You can include debugfs or perhaps it is already included in /etc/fstab and it is mounted automatically at boot time. Verify whether it is already mounted by checking the file /etc/mtab. If it is not mounted, mount it:

# mount -t debugfs nodev /sys/kernel/debug

Go to the ftrace working directory.

 # cd /sys/kernel/debug/tracing

You can list all the functions that ftrace is able to trace by looking into the file available_filter_functions.
Despite the name "ftrace" has the meaning of "function trace", there are more tracers available than only for tracing functions. It's possible to see what tracers have been compiled into the kernel, by looking into the file available_tracers. You can choose which trace to use by echoing it into the file current_tracer. If the file current_tracer has the word "nop", that means that no tracer has been chosen.

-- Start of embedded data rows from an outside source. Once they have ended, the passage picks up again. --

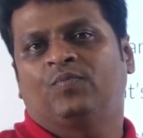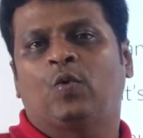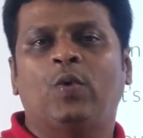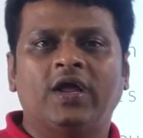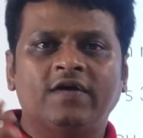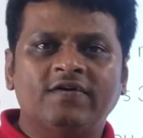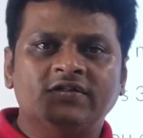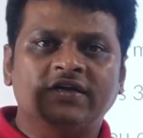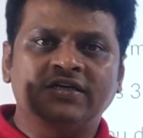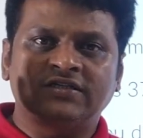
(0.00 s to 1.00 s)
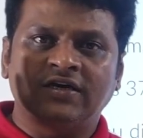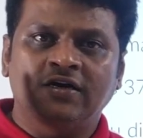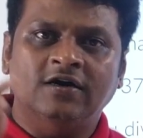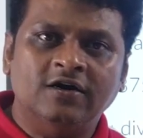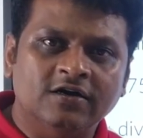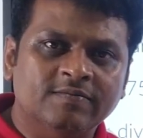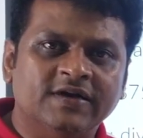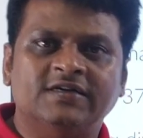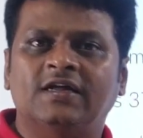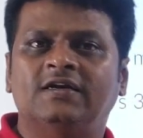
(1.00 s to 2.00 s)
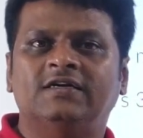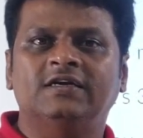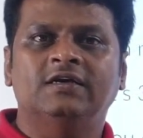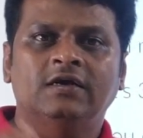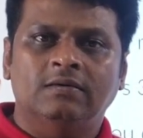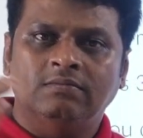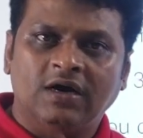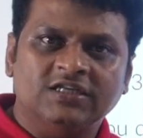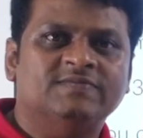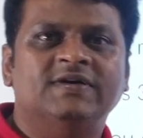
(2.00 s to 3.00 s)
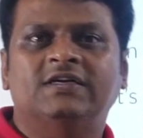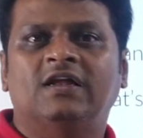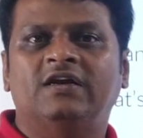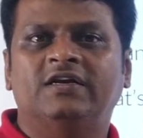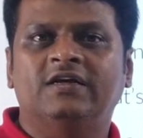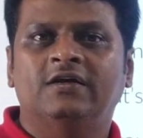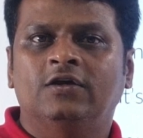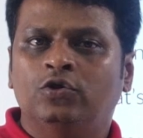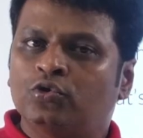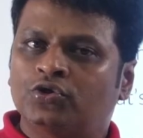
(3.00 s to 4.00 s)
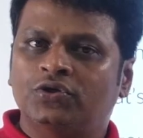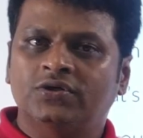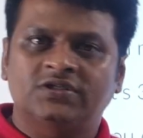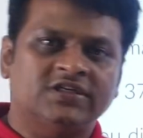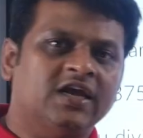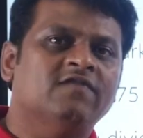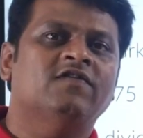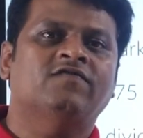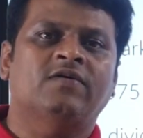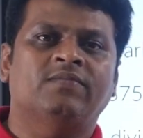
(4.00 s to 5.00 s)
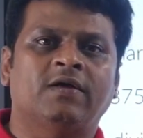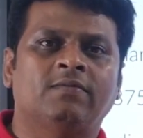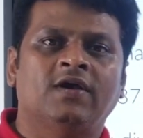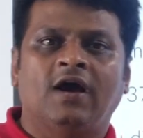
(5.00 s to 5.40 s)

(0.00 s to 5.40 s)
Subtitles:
Wherever there is herd mentality, mass mentality, you should stay away from them.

The file named "trace" holds the output of what is being traced, in human readable format. It is also possible to control the level of information in this file. You can do this by changing the contents of the file trace_options. In order to see which options are available, just list its contents. The words beginning with the string "no" represent trace options that are disabled. To enable an option, just echo in the option without the string "no"; or vice-versa. For example:

To enable the option stacktrace:

# echo stacktrace > trace_options

To disable the option stacktrace:

# echo nostacktrace > trace_options

The start and stop of the tracing activity is controlled by the file tracing_enabled, by just echoing 1 and 0 into it, respectivelly. The recording of the ring buffer, which is what we see at the "trace" file, is controlled by echoing 1 and 0 in the file tracing_on. When tracing_on holds 0 but tracing_enabled holds 1, the calls made by the tracers still happen, which imply some overhead, but these calls notice that the ring buffer is not recording and therefore they will not write any data into it.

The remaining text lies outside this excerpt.